The Completed SDSS-IV Extended Baryon Oscillation Spectroscopic Survey: N-body Mock Challenge for the Quasar Sample

TL;DR

This paper validates redshift space distortion models used in SDSS eBOSS quasar clustering analysis through N-body mock challenges, confirming their accuracy and systematic errors for cosmological measurements.

Contribution

It provides a comprehensive validation of RSD models with mock catalogues, quantifying their systematic errors for the final SDSS DR16 quasar analysis.

Findings

Models recover $f\sigma_8$ within 3% for non-blind mocks.

Systematic errors are quantified as ~0.013 for $f\sigma_8$.

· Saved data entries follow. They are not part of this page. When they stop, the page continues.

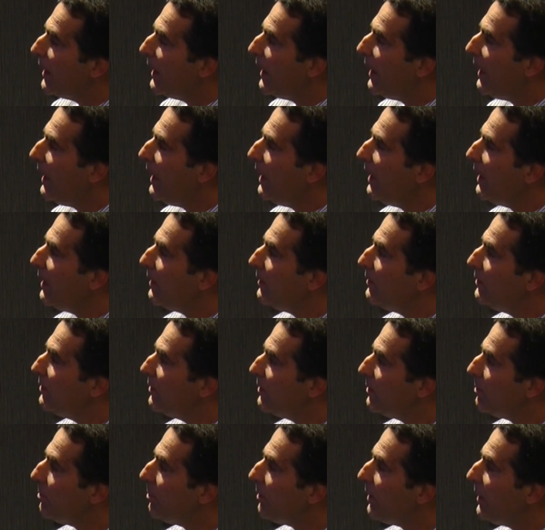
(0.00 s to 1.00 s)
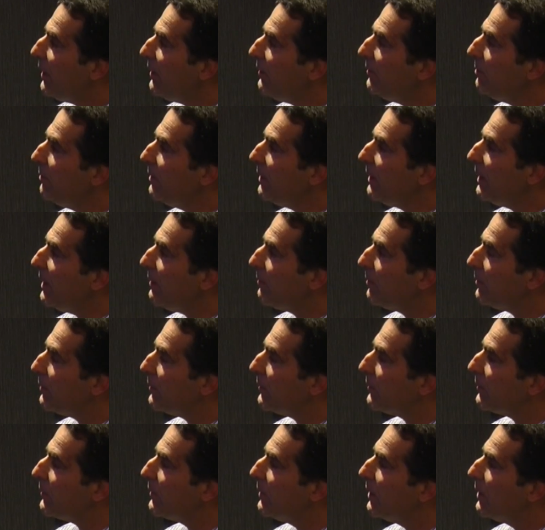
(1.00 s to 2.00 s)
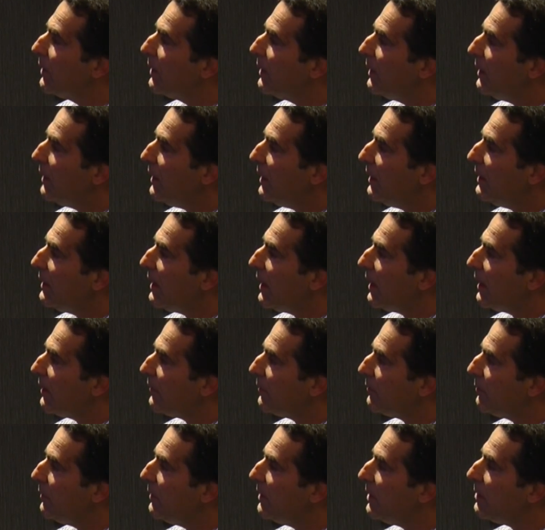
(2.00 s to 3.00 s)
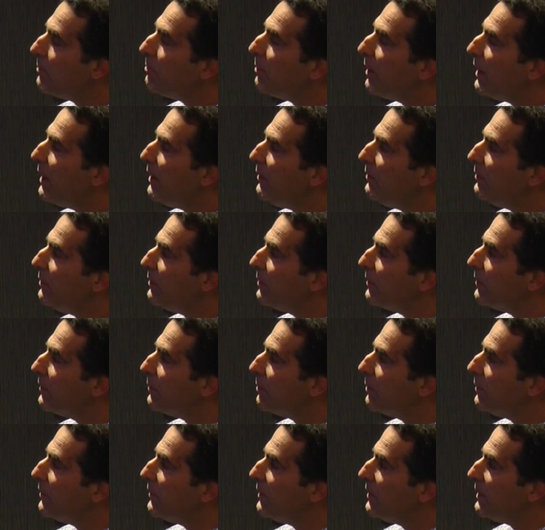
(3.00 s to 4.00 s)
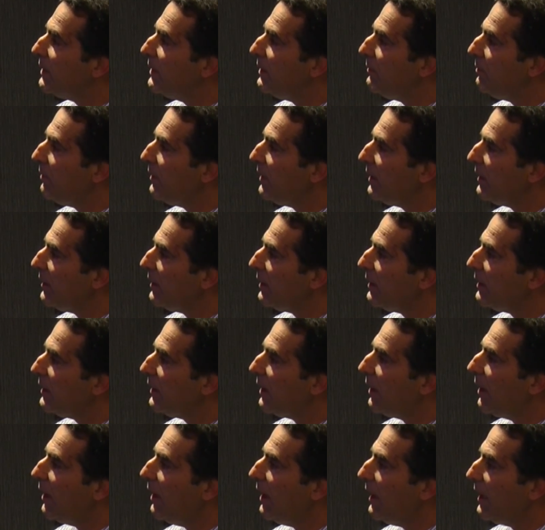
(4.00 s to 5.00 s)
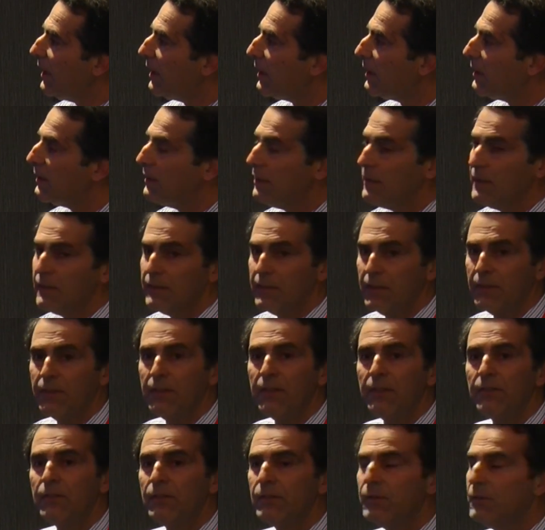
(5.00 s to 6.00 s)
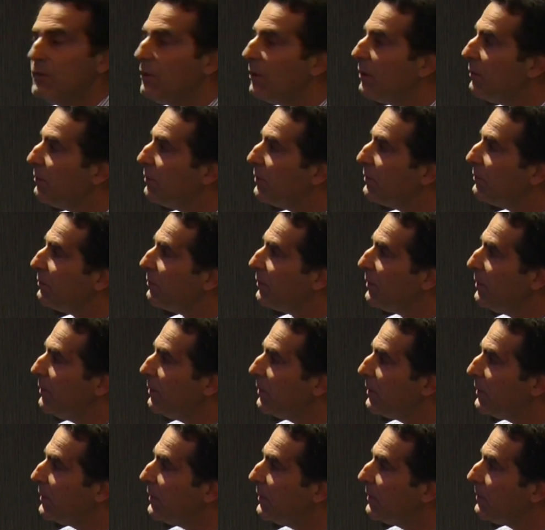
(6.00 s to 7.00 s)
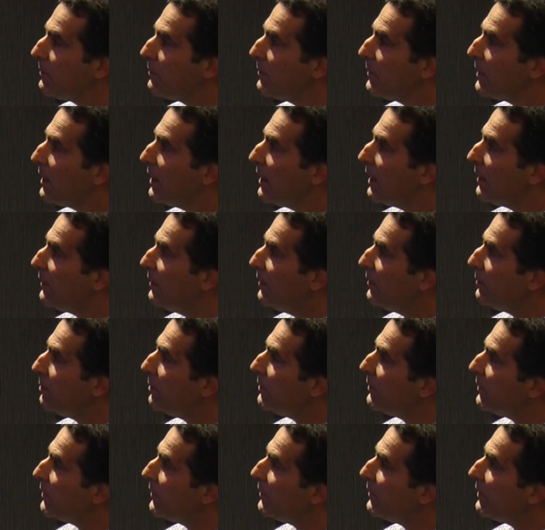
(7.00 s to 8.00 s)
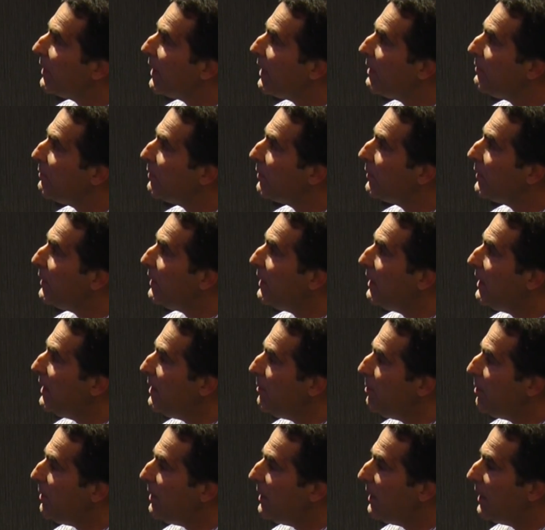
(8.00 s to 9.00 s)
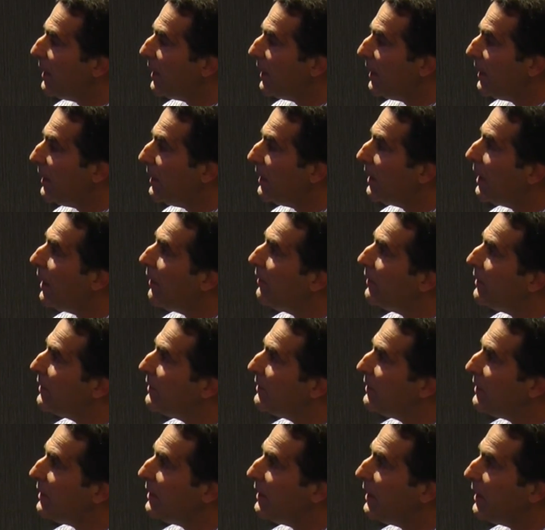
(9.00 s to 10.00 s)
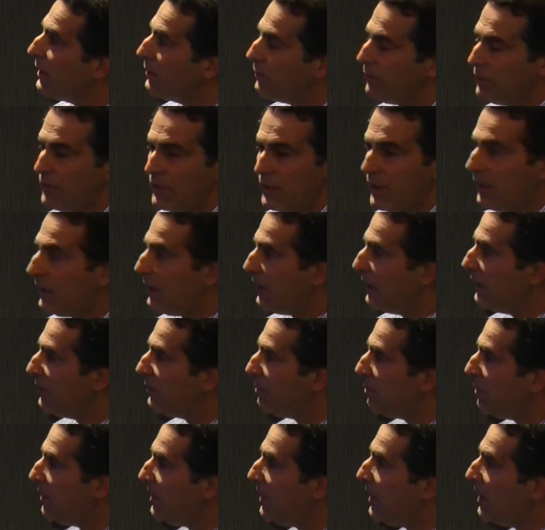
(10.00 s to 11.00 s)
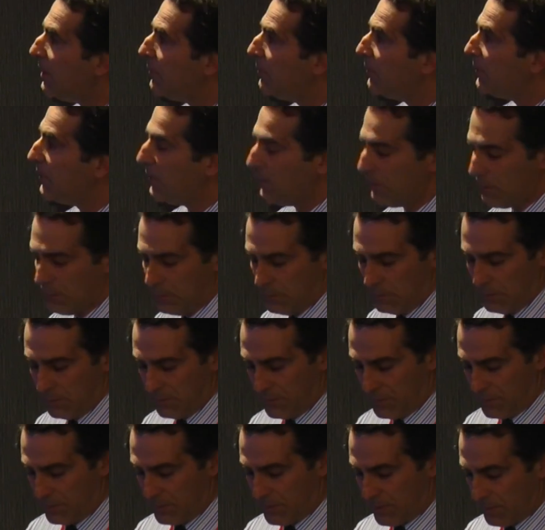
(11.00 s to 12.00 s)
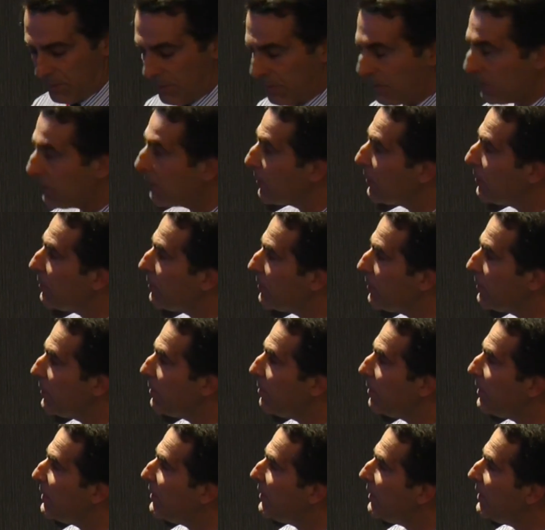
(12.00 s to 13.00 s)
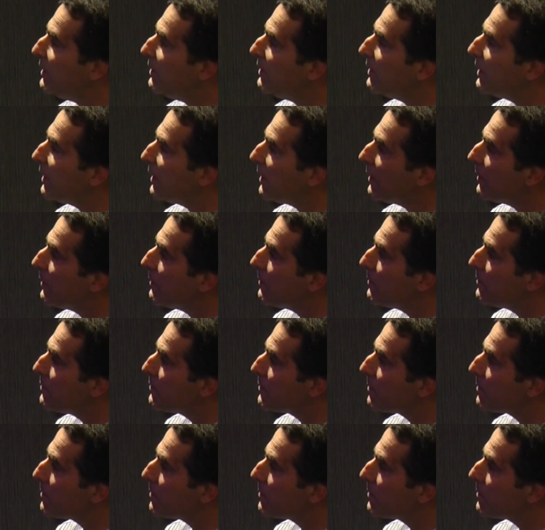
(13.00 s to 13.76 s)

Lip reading: And the plasma levels in arthritic patients were significantly higher than in synovial fluid. And this was the same for the EPA and the DHA SPMs in all of them, and I won't go through them in detail.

Models perform well with similar errors across different mock types.

Abstract

The growth rate and expansion history of the Universe can be measured from large galaxy redshift surveys using the Alcock-Paczynski effect. We validate the Redshift Space Distortion models used in the final analysis of the Sloan Digital Sky Survey (SDSS) extended Baryon Oscillation Spectroscopic Survey (eBOSS) Data Release 16 quasar clustering sample, in configuration and Fourier space, using a series of HOD mock catalogues generated using the OuterRim N-body simulation. We test three models on a series of non-blind mocks, in the OuterRim cosmology, and blind mocks, which have been rescaled to new cosmologies, and investigate the effects of redshift smearing and catastrophic redshifts. We find that for the non-blind mocks, the models are able to recover $f\sigma_8$ to within 3% and $\alpha_\parallel$ and $\alpha_\bot$ to within 1%. The scatter in the measurements is larger for the blind mocks, due to the assumption of an incorrect fiducial cosmology. From this mock challenge, we find that all three models perform well, with similar systematic errors on $f\sigma_8$, $\alpha_\parallel$ and $\alpha_\bot$ at the level of $\sigma_{f\sigma_8}=0.013$, $\sigma_{\alpha_\parallel}=0.012$ and $\sigma_{\alpha_\bot}=0.008$. The systematic error on the combined consensus is $\sigma_{f\sigma_8}=0.011$, $\sigma_{\alpha_\parallel}=0.008$ and $\sigma_{\alpha_\bot}=0.005$, which is used in the final DR16 analysis. For BAO fits in configuration and Fourier space, we take conservative systematic errors of $\sigma_{\alpha_\parallel}=0.010$ and $\sigma_{\alpha_\bot}=0.007$.